Embedding R in Other Applications

This document dates from 2000 and is superseded by the documented interface in `Writing R Extensions'. Other aspects have also changed, including that there is a embedding interface common between Unix and Windows.

On Unix, it is possible to compile R as a stand-alone library that can be linked with or dynamically loaded into other applications. One can then use the programming interface defined in the Writing R Extensions to evaluate R expressions, call R functions, access the math routines, provide a well-defined and complete scripting language, etc.

Motivation

There is little doubt that embedding the R library within a C routine that acts as a regular shell command is overkill. To do this, one could execute R in batch mode with a specified script that queried the vector commandArgs(). If C code is needed, it can be dynamically loaded into R (possibly with equal or less effort than creating an embedded application). In this case, the functionality of the application is achieved without the application being in control.

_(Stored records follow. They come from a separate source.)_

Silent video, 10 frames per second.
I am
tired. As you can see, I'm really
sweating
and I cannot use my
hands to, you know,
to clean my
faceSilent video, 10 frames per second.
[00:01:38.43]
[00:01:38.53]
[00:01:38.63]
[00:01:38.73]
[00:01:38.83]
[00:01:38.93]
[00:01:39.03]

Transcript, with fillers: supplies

Instead, R is the "server" in the setup.

Even graphical interfaces which would appear to need to be in control of an application need not use the embedded R library. Instead, the regular stand-alone R can be used, again in batch mode, to invoke the R commands to create the GUI (using either of the Java or TclTk packages, or coding it directly in C using one of the GUI libraries and contending with the event loop!).

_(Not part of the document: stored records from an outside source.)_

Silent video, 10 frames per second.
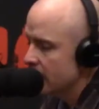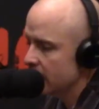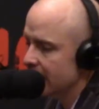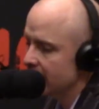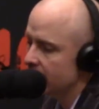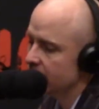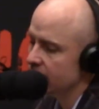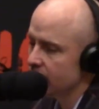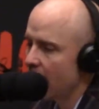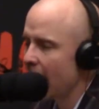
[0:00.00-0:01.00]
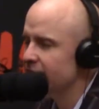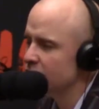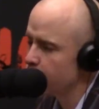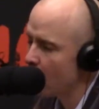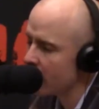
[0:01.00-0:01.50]
leading to desire. I
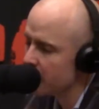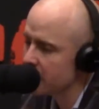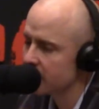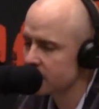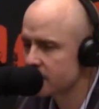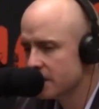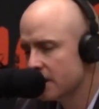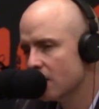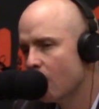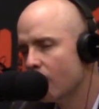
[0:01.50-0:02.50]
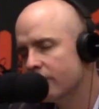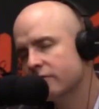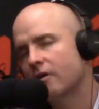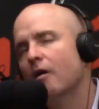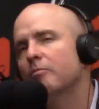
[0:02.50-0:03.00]
just want to be the CEO of
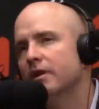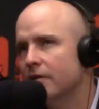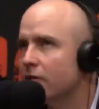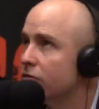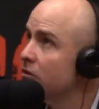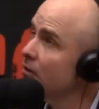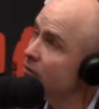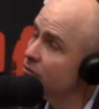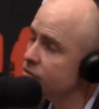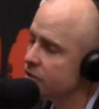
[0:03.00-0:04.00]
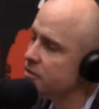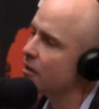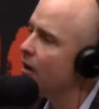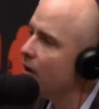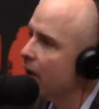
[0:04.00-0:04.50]
this company that's huge, and
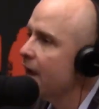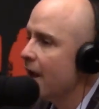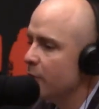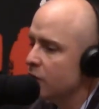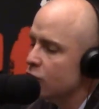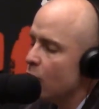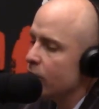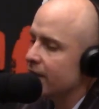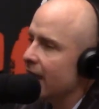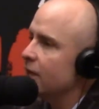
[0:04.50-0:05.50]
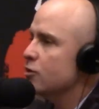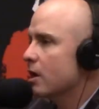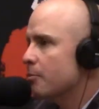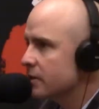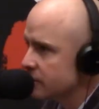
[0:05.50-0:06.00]
when you don't get it, you
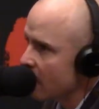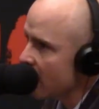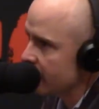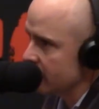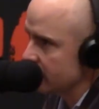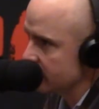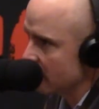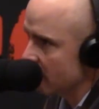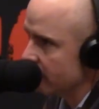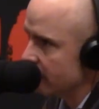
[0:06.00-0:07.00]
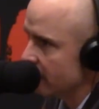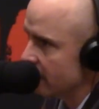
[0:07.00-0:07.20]
get pissed off at yourself.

However, the embedded R mechanism is useful in applications that really must be in control of initialization and execution. Long running servers are natural examples. The Postgres and MySQL servers are examples of such applications. Dynamic, event-driven processing systems that are given data at different times and update their computations accordingly (e.g. produce new reports and plots, inventory tracking, user signatures, etc.) are other examples. The Apache server is another example of where embedding a statistical environment is useful in two regards. Firstly, the R language can be used to generate pages in the same way that Perl, PHP, etc. are employed. A simple CGI command that specifies an R expression that uses the RSDBI package to extract values from a database and generate a plot (in Postscript, PNG, PDF, SVG, etc.) and return a page containing that image can be a simple way to produce high-quality graphics without the overhead of starting R each time.

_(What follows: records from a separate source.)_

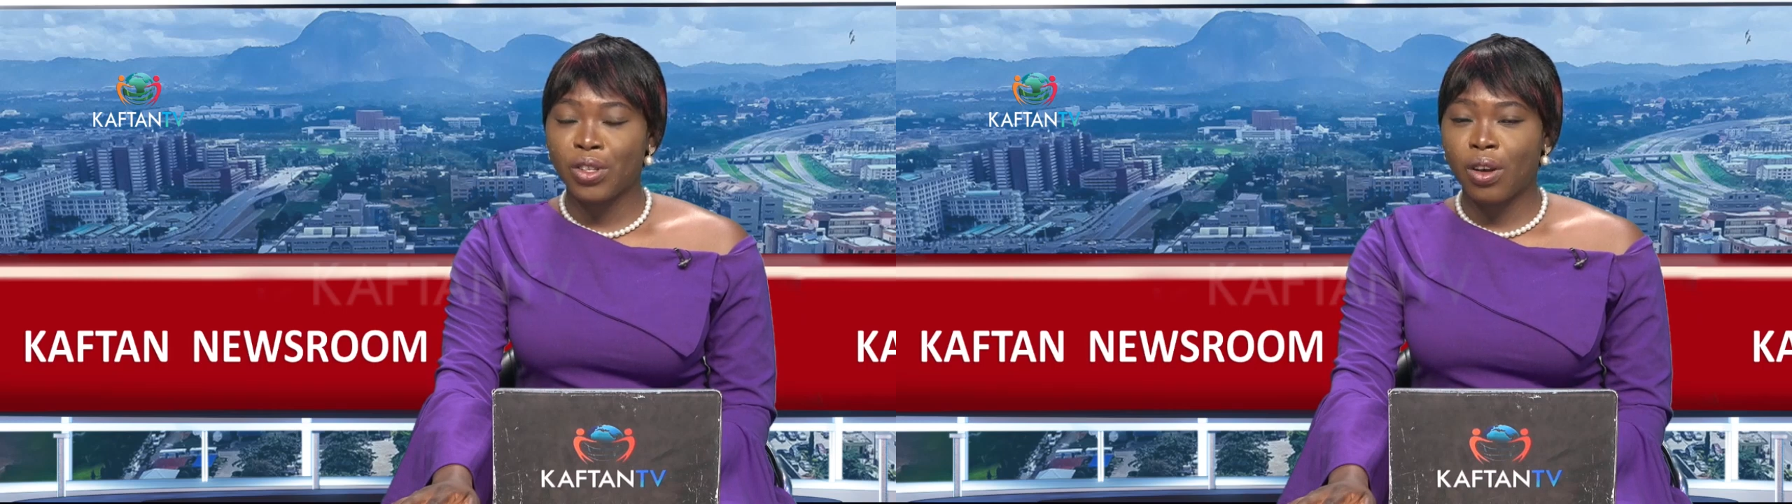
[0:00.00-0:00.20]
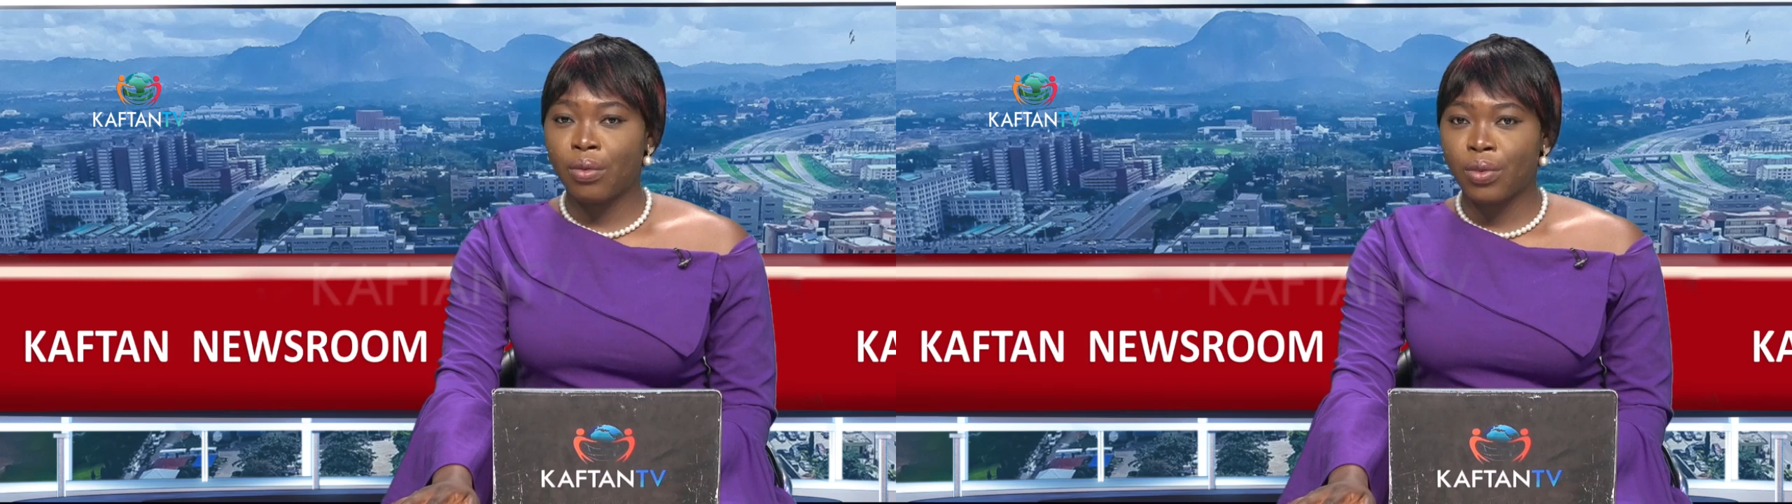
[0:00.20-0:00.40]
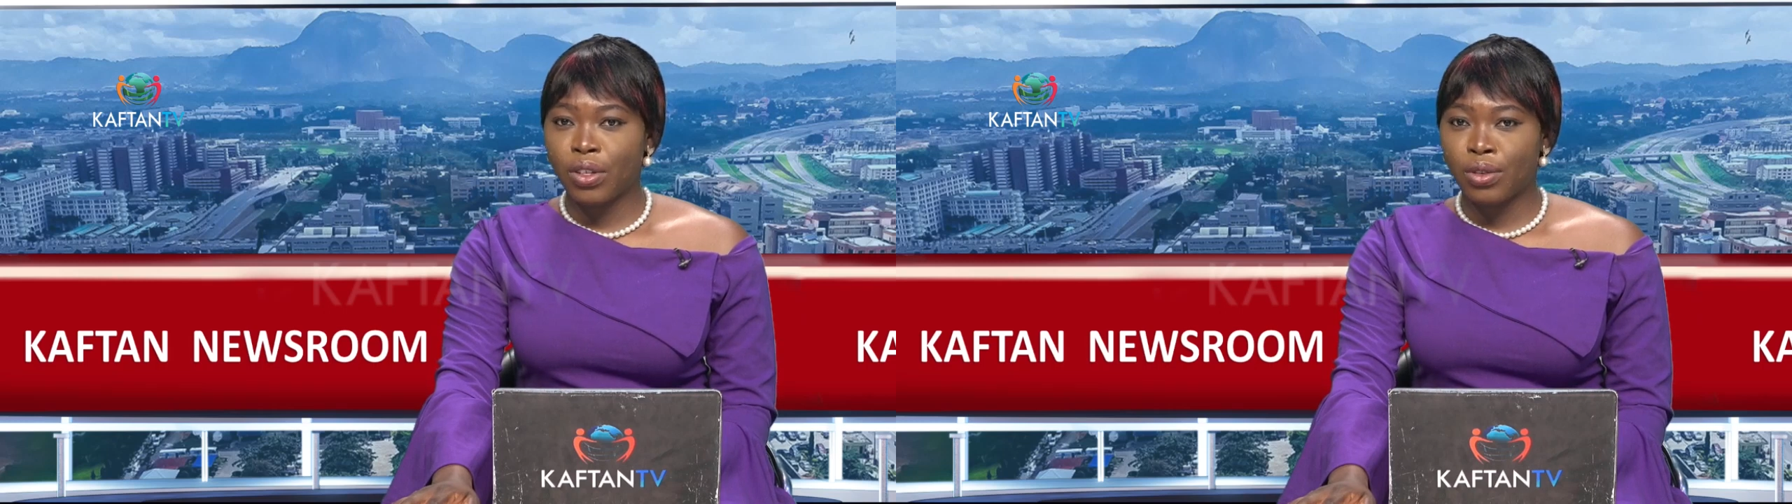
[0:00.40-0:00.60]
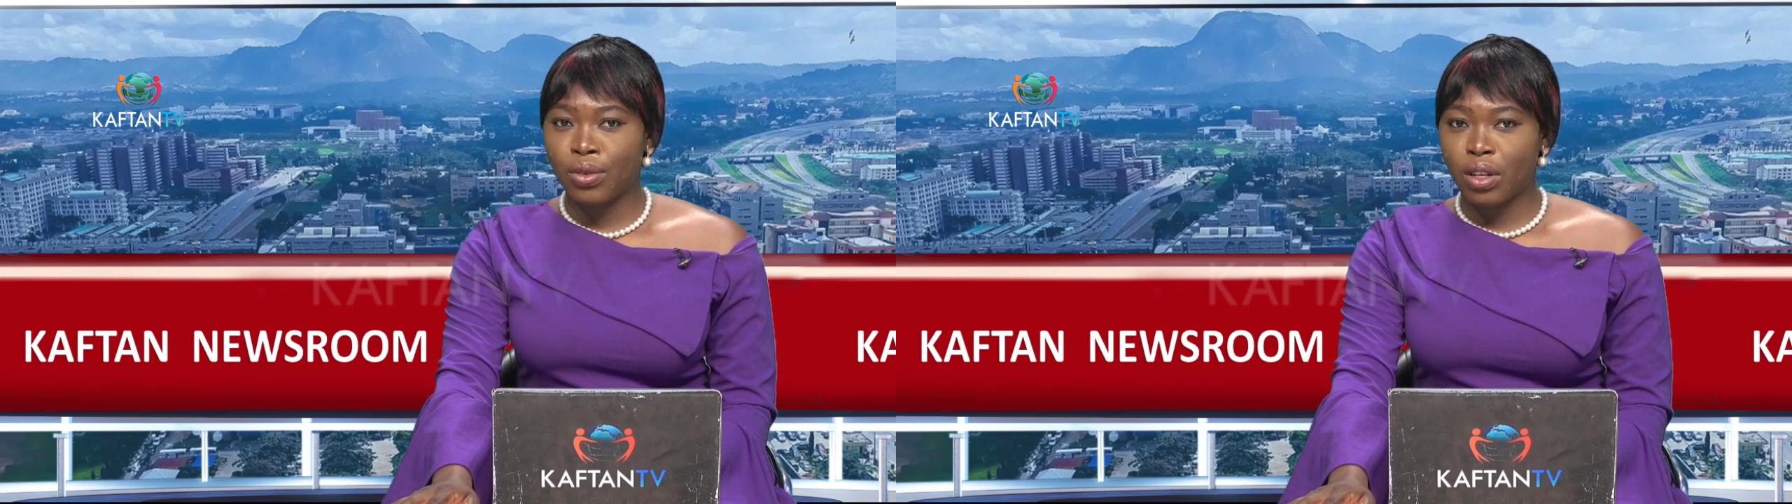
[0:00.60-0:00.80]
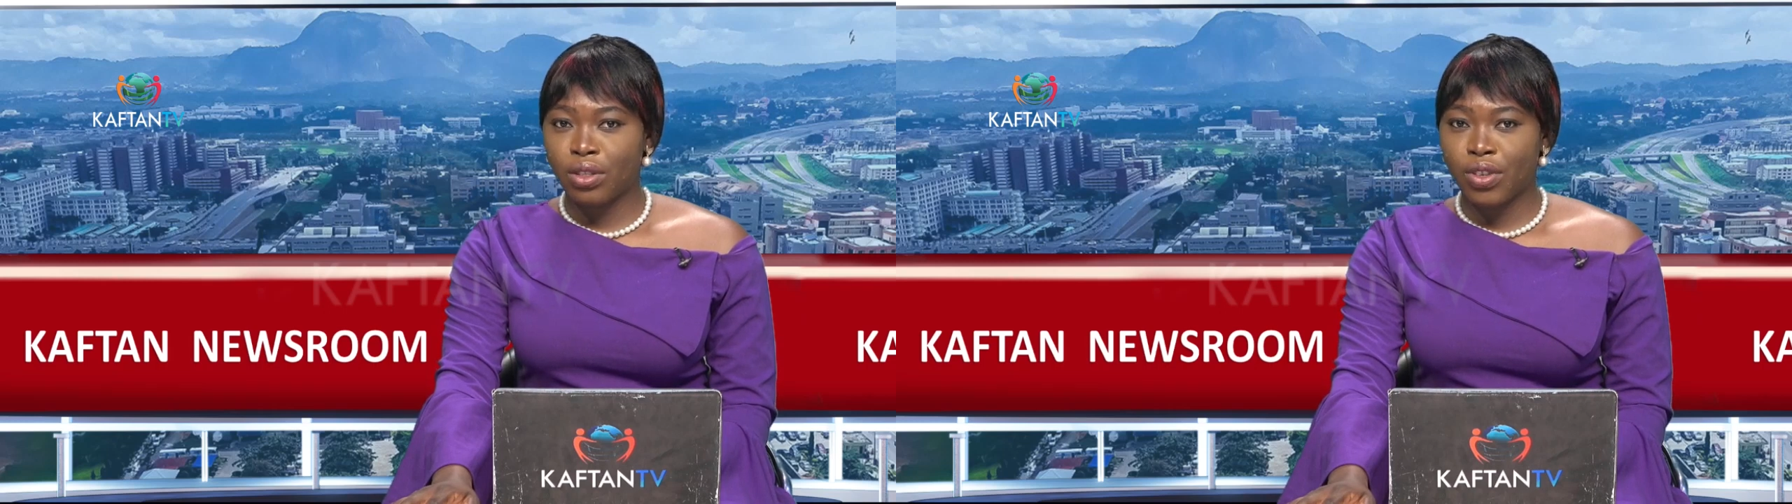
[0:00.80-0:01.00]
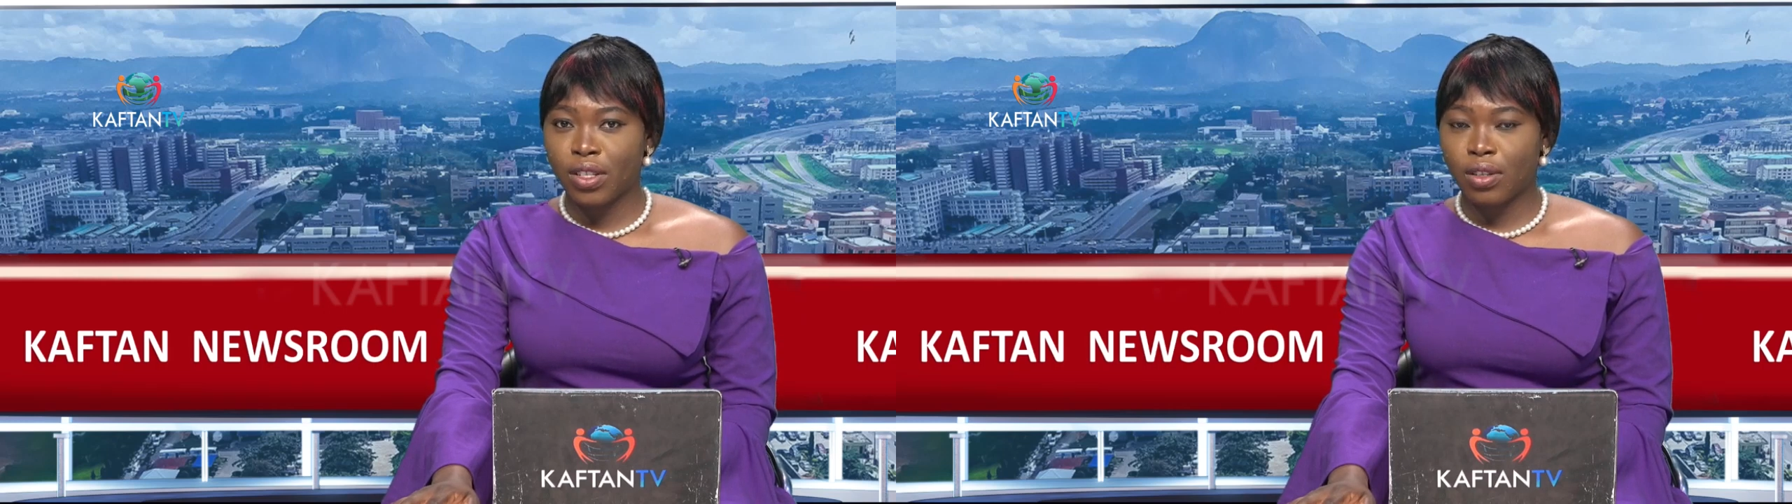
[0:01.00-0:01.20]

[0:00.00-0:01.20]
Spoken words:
conference to address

Not only can servers such as Postgres, MySQL and Apache allow its users to employ R by embedding it as a module, these systems might also use the statistical facilities (either native routines or via the interpreted language) to govern their own behavior. Computing models for transactions so that Apache can pre-fetch pages for clients or reorganize its own caches to optimize current activity are natural uses of the modelling code in R. Similarly, Postgres can tailor its performance by incrementally computing statistics about its own behavior.

Test Applications

The initial example that was used to test this setup was embedding R within Postgres for use as a procedural language. This allows (privileged) users to define SQL functions as R functions, expressions, etc. Additionally, tests were done by evaluating R expressions within

a simple application that dynamically loaded libR.so
ggobi that is linked against libR.so and contains a GUI callback. (This is not a very practical example as ggobi can be entirely embedded and controlled from within R.)

Linking the R library

  $(CC) -L$(R_HOME)/bin -lR

Initializing R from within an Application

Currently, the following code will initialize the R engine.

void initR() {
 char *argv[] = {"REmbeddedPostgres", "--gui=none", "--silent"};
 int argc = sizeof(argv)/sizeof(argv[0]);

  Rf_initEmbeddedR(argc, argv);
}

When this is called, the environment variables such as R_HOME, R_PROFILE, R_LIBS should be appropriately set. There are a variety of tools which can help an application read configuration details. (For example, the C++ properties library in the Omegahat distribution allows one to read a file containing

name:
value

pairs. )

Handling Errors

An application that embeds R must be careful to take care of handling errors that occur within the R engine appropriately. In the stand-alone version of R, an error will (after other on.error() activities in each evaluation frame) return control to the main input-eval-print loop. In general, this is not what is desired within another application. Instead, we want to trap such R errors and handle them from where the application passed control to the R engine.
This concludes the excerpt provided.